In den vergangenen Jahren in New York, setzte sie sich immer mehr mit Identitätskonzepten und Geschlechterkategorien auseinander. Ihr Engagement an dieser Stelle spiegelt sich auch in ihrer Arbeit für das Streetwearlabel Hood by Air wider. Die Kollektionen sind nicht in Mens- und Womenswear unterteilt, sondern unisex gedacht und entworfen. Als Weinraub in einem Interview gefragt wurde, ob ihr Film von dem Label beeinflusst sei, sagte sie, dass umgekehrt der Film ihre Arbeit bei Hood by Air geprägt habe. Das Label pausiert gerade, da sich die Kollektivmitglieder anderen Projekten gewidmet haben.

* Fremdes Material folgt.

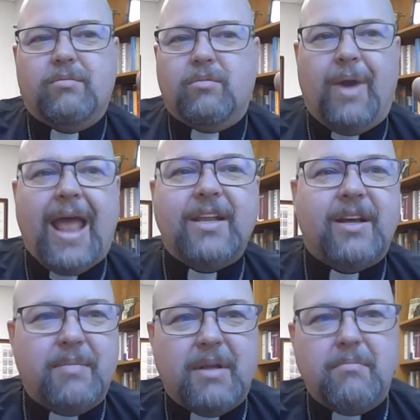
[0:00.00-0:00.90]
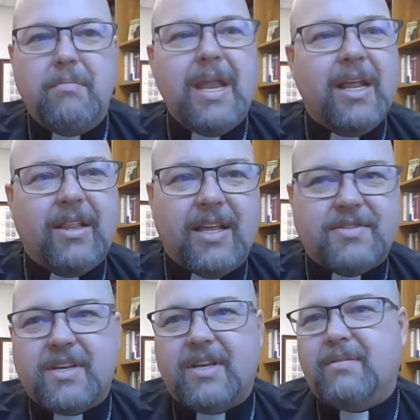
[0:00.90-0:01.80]
random and
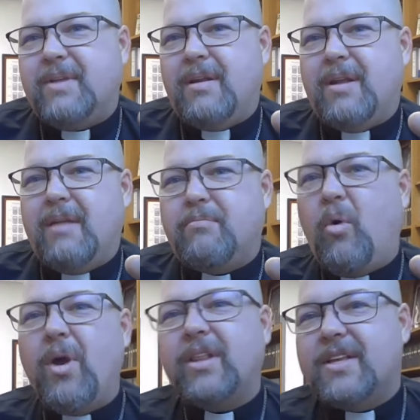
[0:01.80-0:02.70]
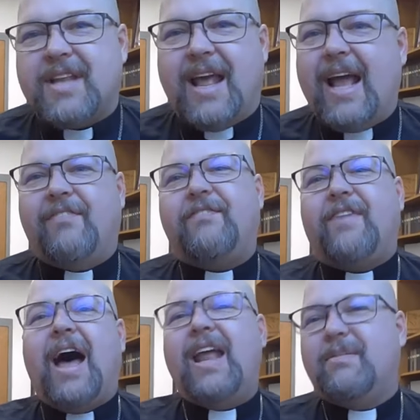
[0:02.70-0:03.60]
meaningless and, and and pointless, and I got to
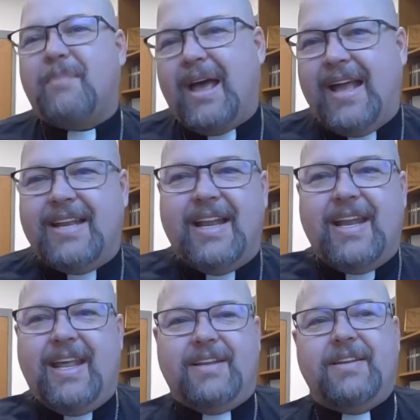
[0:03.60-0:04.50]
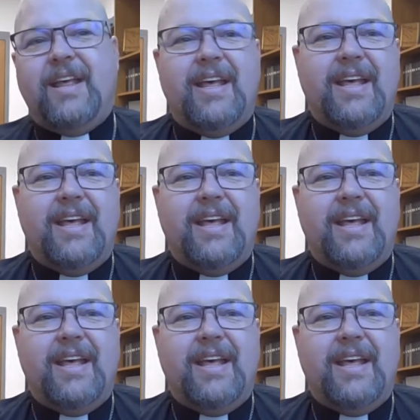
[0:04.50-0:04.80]
find my identity in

Ihr Film „Shakedown“ (2017) erzählt sich als nicht-lineare Dokumentation über einen gleichnamigen lesbischen Stripclub in Los Angeles, der nach langjährigem Betrieb geschlossen werden musste. Weinraub stieß mit 23 Jahren auf den Club „Shakedown“ und war umgehend fasziniert davon, dass er von Frauen organisiert und an eben jene gerichtet war. Sie beobachtete die Menschen dort gerne und nahm schnell die Rolle der Filmerin ein. Über Jahre hinweg filmte sie Clubabende und sammelte Filmmaterial von mehr als 400 Stunden. Ihre Videos, die sie donnerstags und freitags in dem Club aufnahm, waren zunächst als private Geburtstagsgeschenke für die Tänzerinnen des Clubs gedacht. Die Idee einen Dokumentarfilm zu machen, kam erst später. „Shakedown“ ist Weinraubs Debütfilm. Er zeigt die Tänzerinnen Mahogany, Ronnie-Ron, Egypt und Jazmine. Egypt äußerte im Rahmen der Whitney Biennale, dass ihre Rolle ihr die Freiheit gegeben habe verschiedene Persönlichkeitsrollen einzunehmen. Weinraub ging es mit dem Film darum, mehr Raum für die sexuellen Begierden von Frauen zu schaffen. 

Will Benedicts Arbeit „I AM A PROBLEM“ ist Titelgeber der aktuell gezeigten Ausstellung im MMK 2. Benedict beschäftigt sich in seinen Arbeiten ebenfalls mit Identitätskonzepten. Gemeinsam mit Leilah Weinraub ist er zu Gast bei MMK Talks, um über Filmproduktion im Zeitalter von Youtube, RuPaul und Trump zu sprechen.

14. Dezember, 19 Uhr, im MMK 1. In englischer Sprache. Eintritt frei.